The paper Amos and Danny set out to write about what they were now calling “the conjunction fallacy” must have felt to Amos like an argument ender—that is, if the argument was about whether the human mind reasoned probabilistically, instead of the ways that Danny and Amos had suggested. They walked the reader through how and why people violated “perhaps the simplest and the most basic qualitative law of probability.” They explained that people chose the more detailed description, even though it was less probable, because it was more “representative.” They pointed out some places in the real world where this kink in the mind might have serious consequences. Any prediction, for instance, could be made to seem more believable, even as it became less likely, if it was filled with internally consistent details. And any lawyer could at once make a case seem more persuasive, even as he made the truth of it less likely, by adding “representative” details to his description of people and events.

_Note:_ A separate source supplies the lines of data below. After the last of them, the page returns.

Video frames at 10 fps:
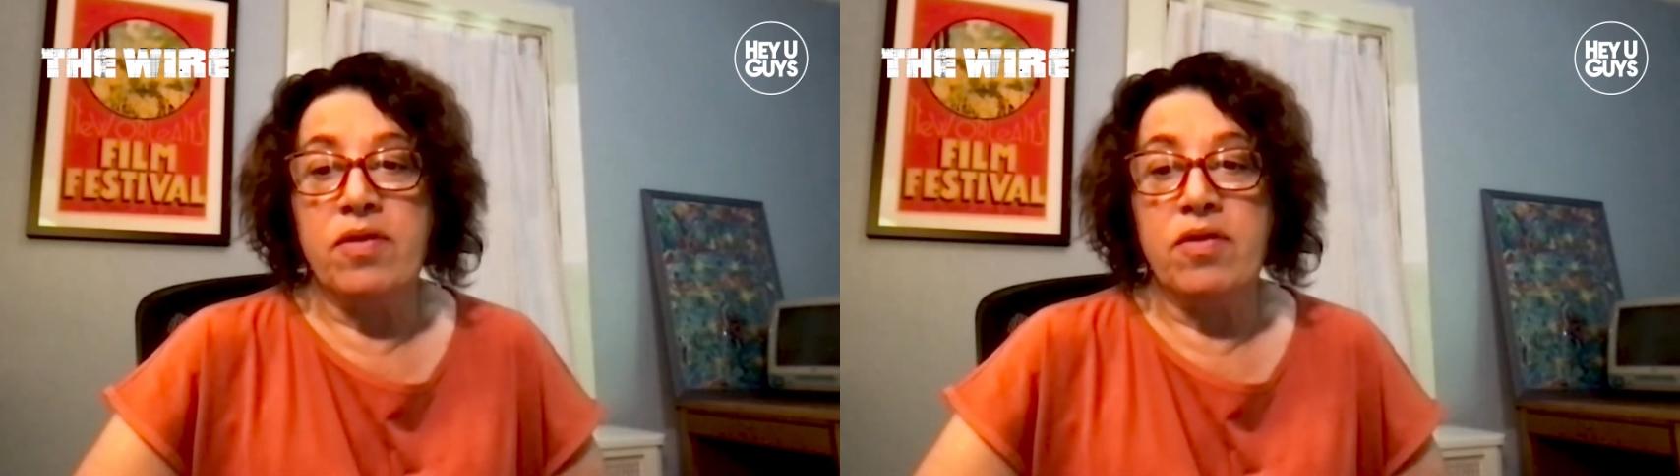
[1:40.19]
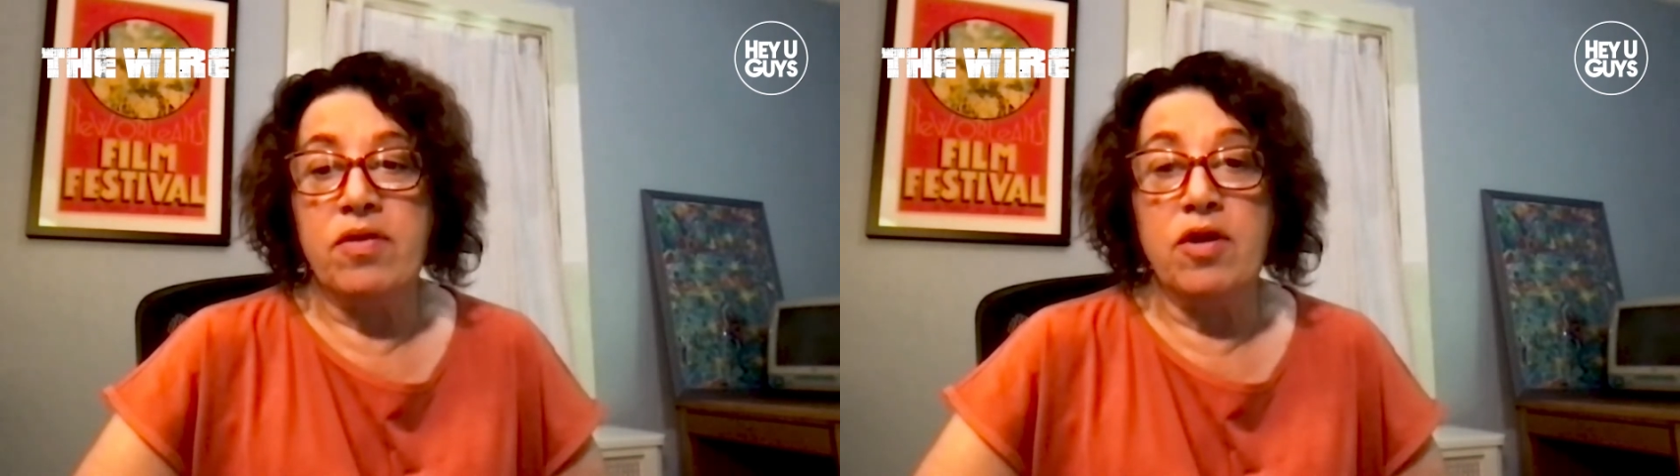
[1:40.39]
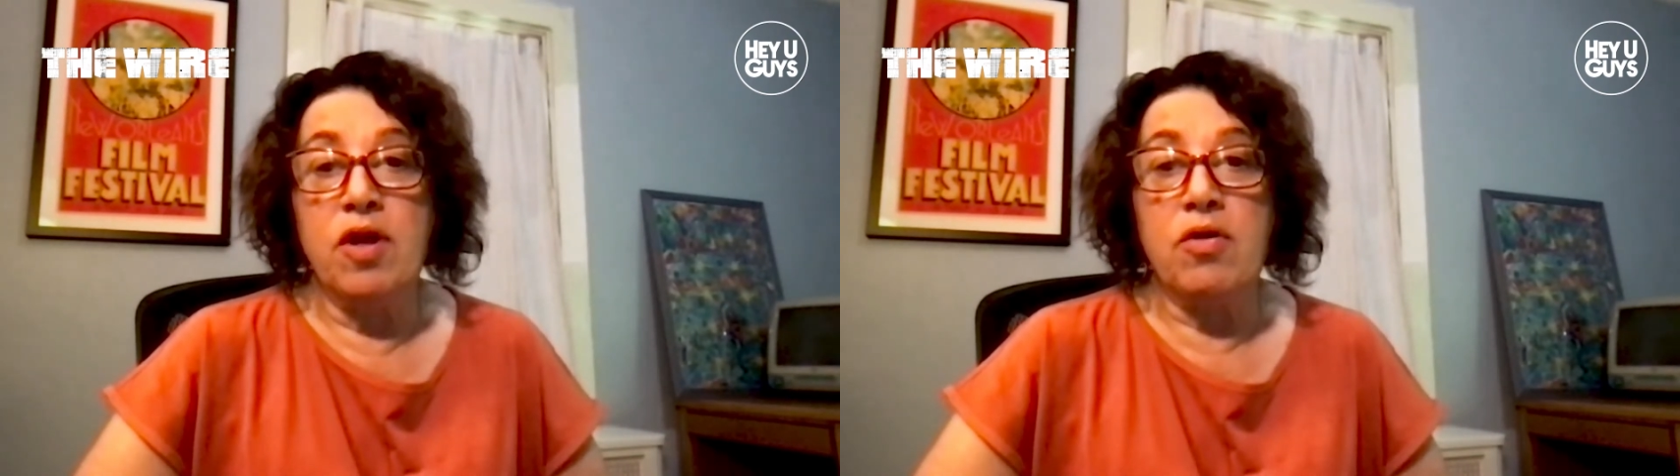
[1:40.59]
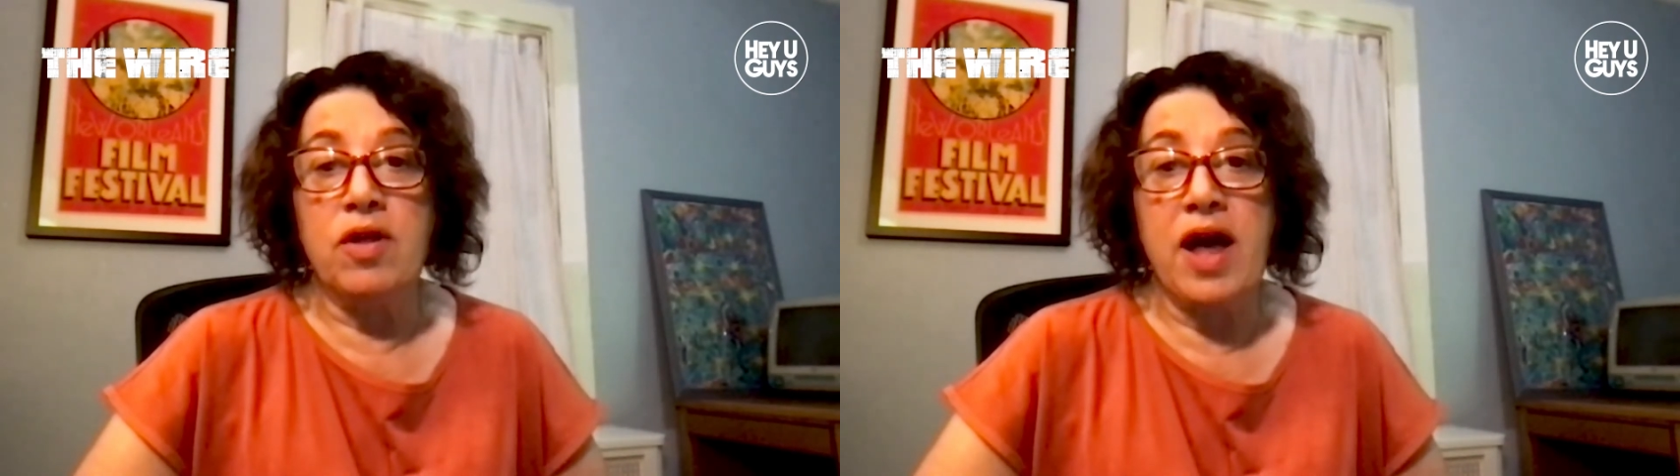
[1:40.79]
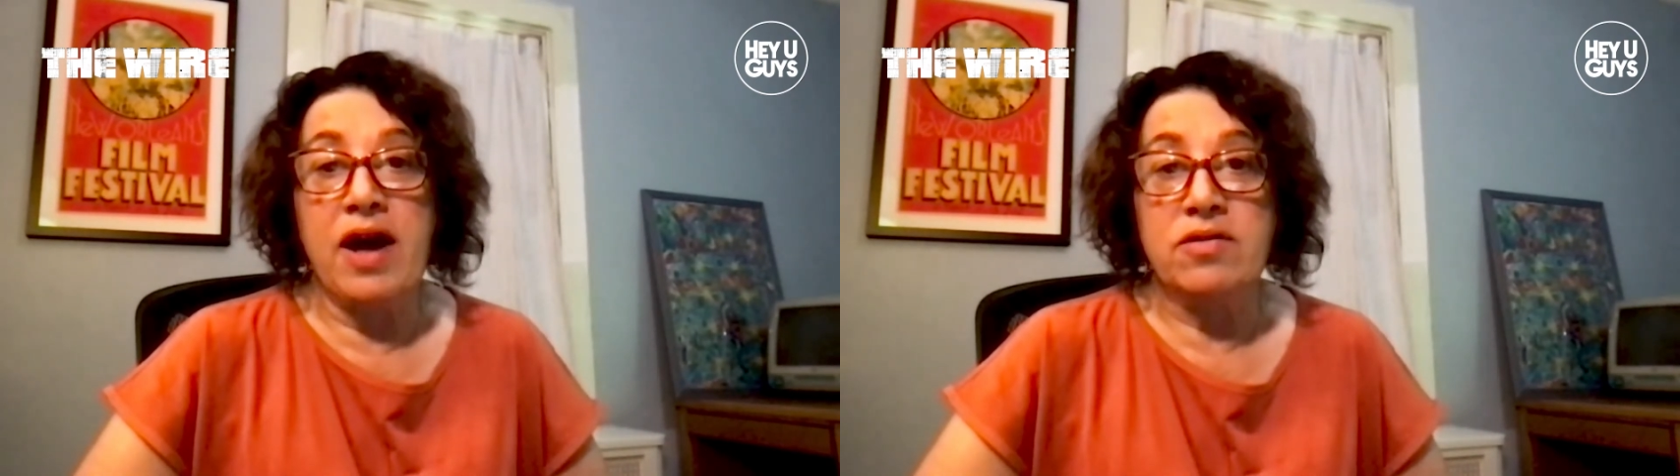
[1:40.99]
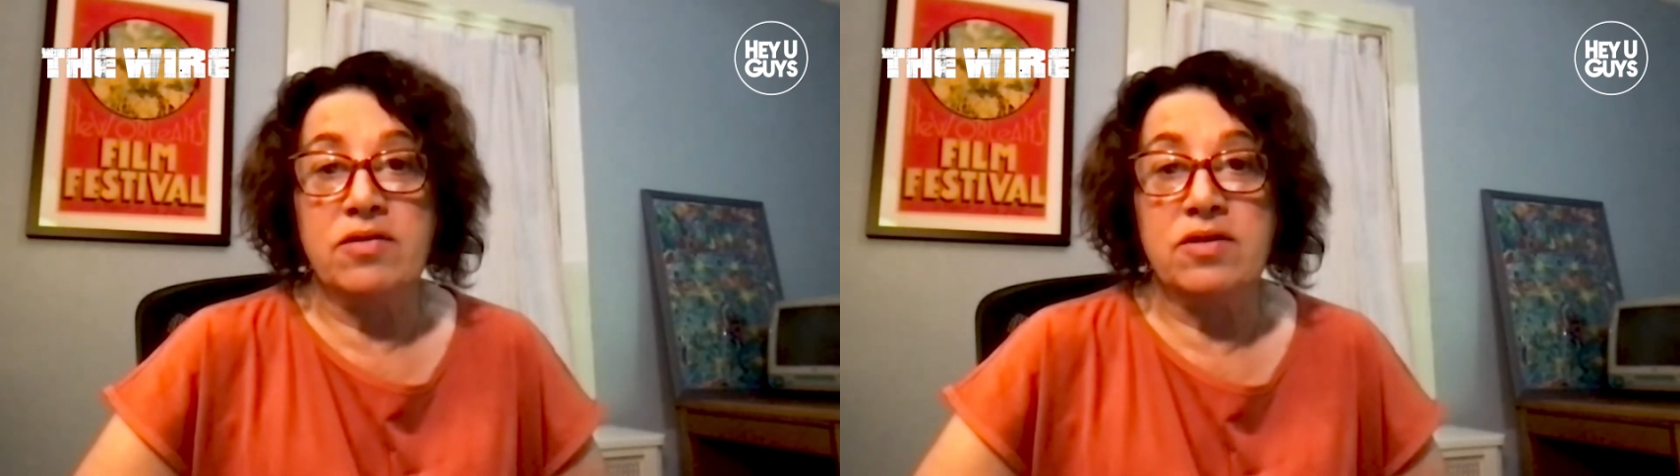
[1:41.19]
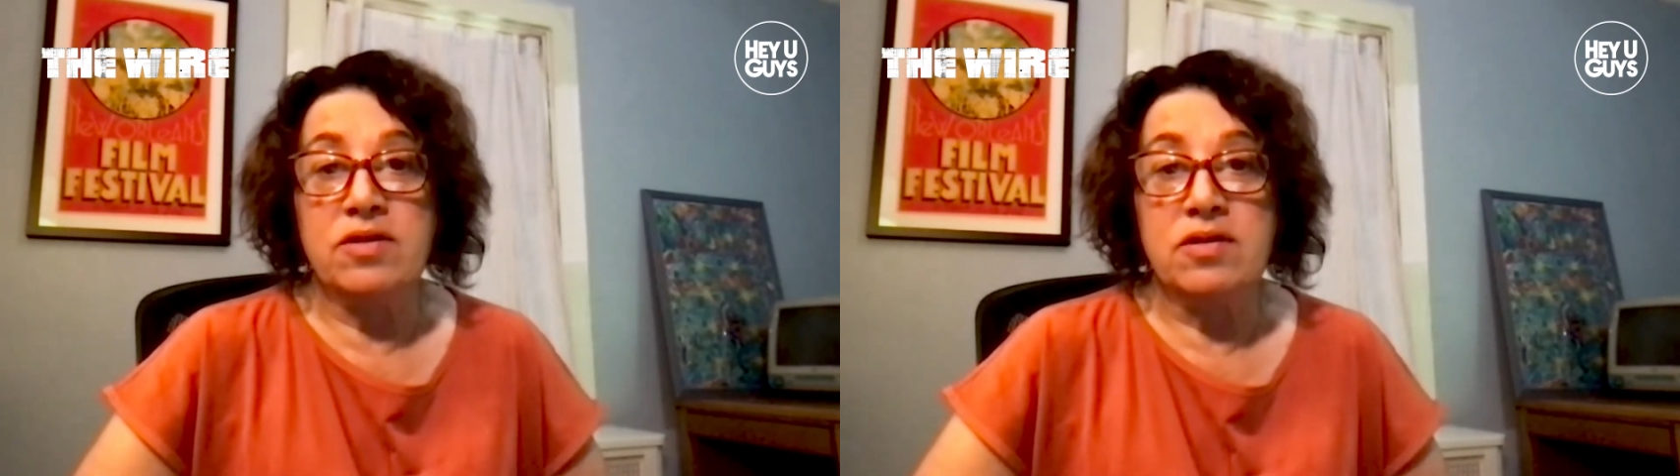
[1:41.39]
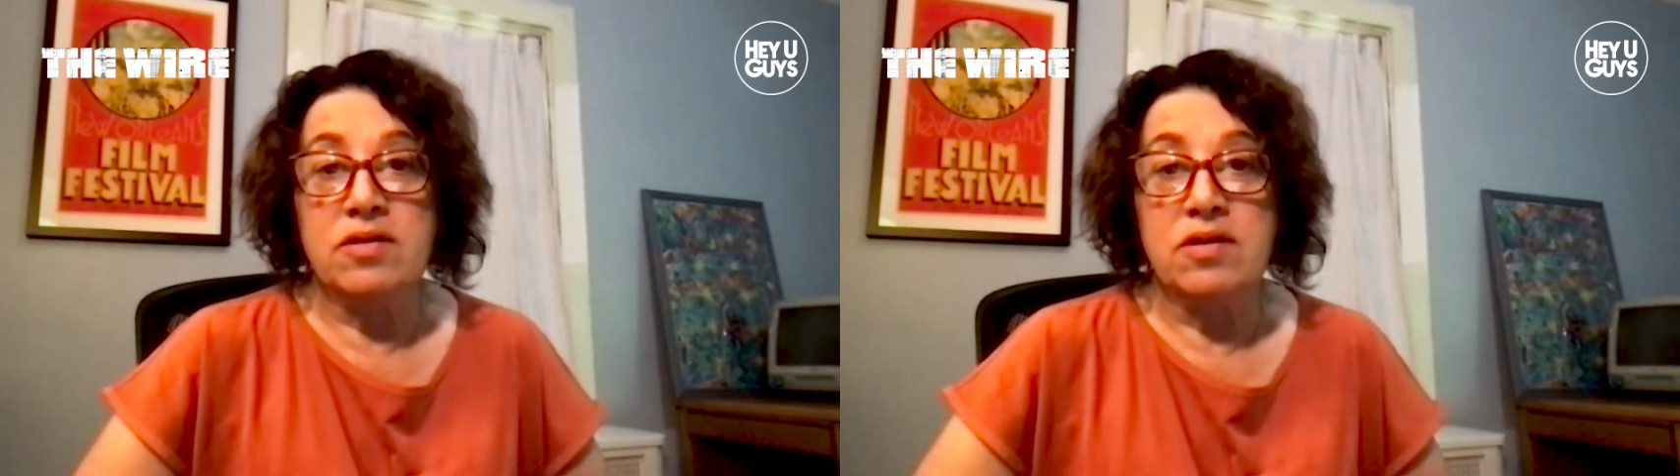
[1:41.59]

the local actors,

“The brain appears to be programmed, loosely speaking, to provide as much certainty as it can,” he once said, in a talk to a group of Wall Street executives. “It is apparently designed to make the best possible case for a given interpretation rather than to represent all the uncertainty about a given situation.” The mind, when it dealt with uncertain situations, was like a Swiss Army knife. It was a good enough tool for most jobs required of it, but not exactly suited to anything—and certainly not fully “evolved.” “Listen to evolutionary psychologists long enough,” Amos said, “and you’ll stop believing in evolution.”